Work order:
Only the lines from the one containing "(1.50 s to 2.50 s)" through the end of the material should be printed, exactly as they appear. Leave out pictures.

------------------------------------------------

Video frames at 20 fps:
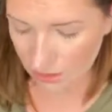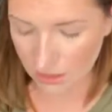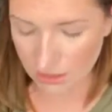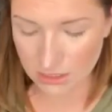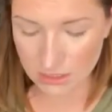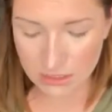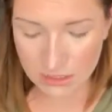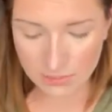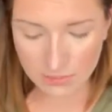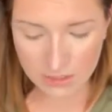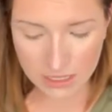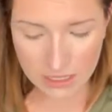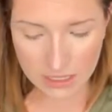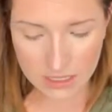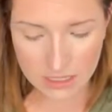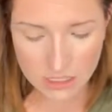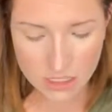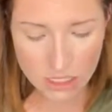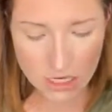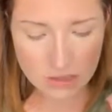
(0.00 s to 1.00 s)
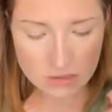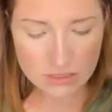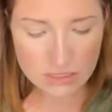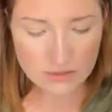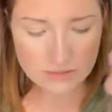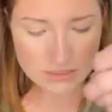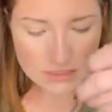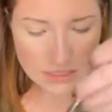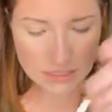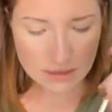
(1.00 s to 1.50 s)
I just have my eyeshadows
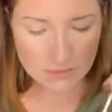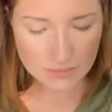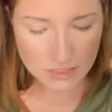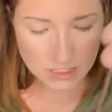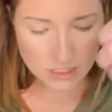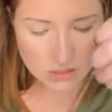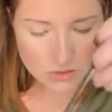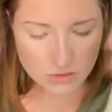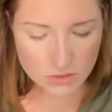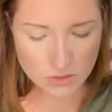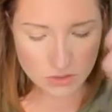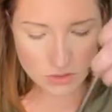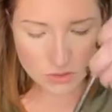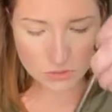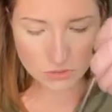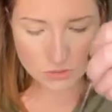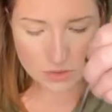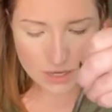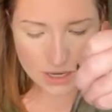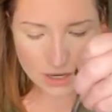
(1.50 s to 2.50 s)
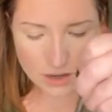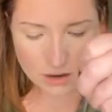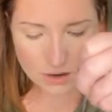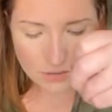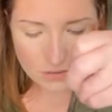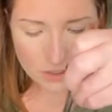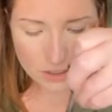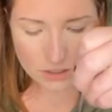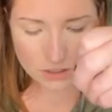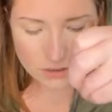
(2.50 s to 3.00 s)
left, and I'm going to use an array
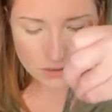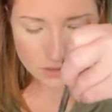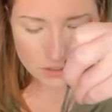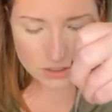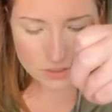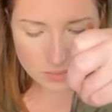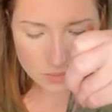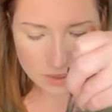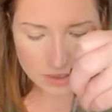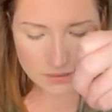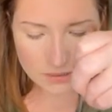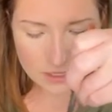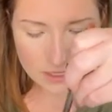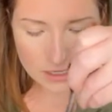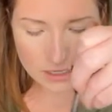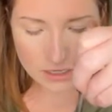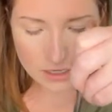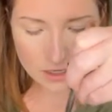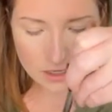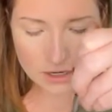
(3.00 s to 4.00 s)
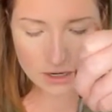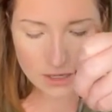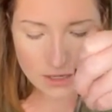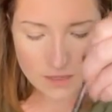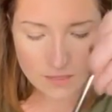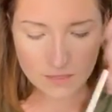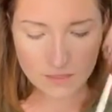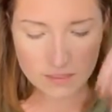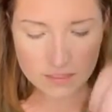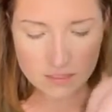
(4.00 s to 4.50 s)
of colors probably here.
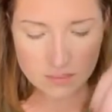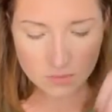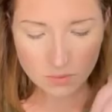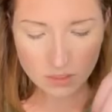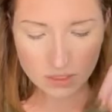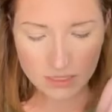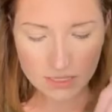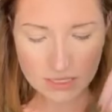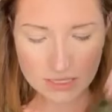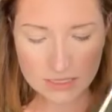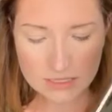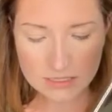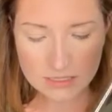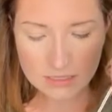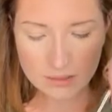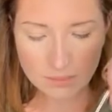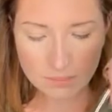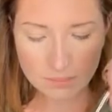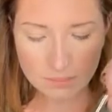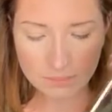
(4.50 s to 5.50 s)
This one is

------------------------------------------------

Solution for this task:
(1.50 s to 2.50 s)
(2.50 s to 3.00 s)
left, and I'm going to use an array
(3.00 s to 4.00 s)
(4.00 s to 4.50 s)
of colors probably here.
(4.50 s to 5.50 s)
This one is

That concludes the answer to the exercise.